In March 2007, the then NHS Quality Improvement Scotland (now Healthcare Improvement Scotland) published standards for asthma services for children and young people. A national overview of asthma services for children and young people was subsequently published in November 2008. NHS QIS also commissioned Asthma UK Scotland to review patient experience from the perspective of children and young people. The resulting report was published in November 2008 titled In their own words: asthma services in Scotland from the perspective of children and young people.

Asthma was included in the Quality and Outcomes Framework (QOF) of the General Medical Services contract for primary care, and figures from this scheme were published up to 2015/16. Further information about asthma data in the QOF is available in the primary care data page in this section and data from the QOF in Scotland are available from Public Health Scotland's Quality and Outcomes Framework (QOF) web pages.

In 2017, the National Institute for Health and Care Excellence (NICE) published guidance on diagnosing, monitoring and managing asthma in adults, young people and children.
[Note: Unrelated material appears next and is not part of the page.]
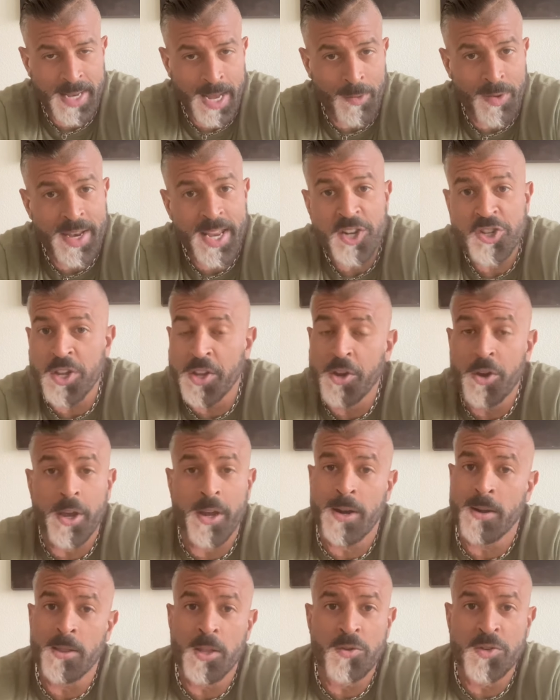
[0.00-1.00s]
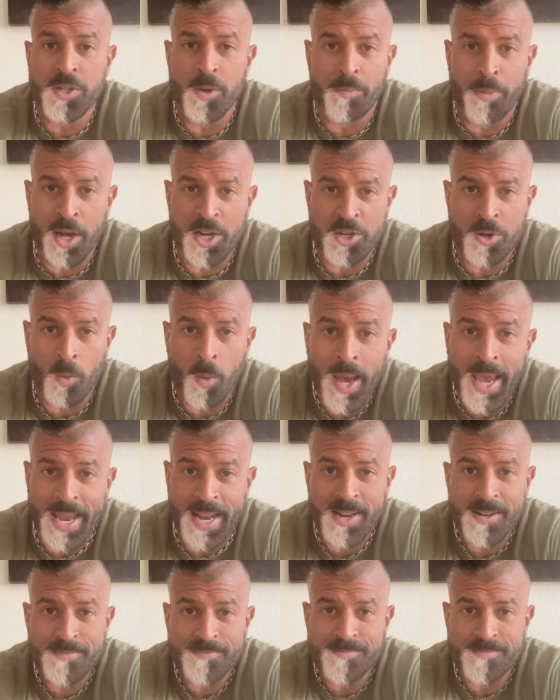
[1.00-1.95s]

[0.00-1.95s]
Now, initially, you're going to lose a bunch of weight.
NICE are currently working with The British Thoracic Society and Scottish Intercollegiate Guidelines Network to develop revised guidance, which is expected to be published in November 2023.

Guidance on the use of emergency salbutamol inhalers in schools was published by the Scottish Government in 2017, outlining how schools are able to purchase inhalers for emergency use by pupils who have been diagnosed with asthma. The powers to buy and hold these inhalers is provided by The Human Medicines (Amendment) (No. 2) Regulations 2014.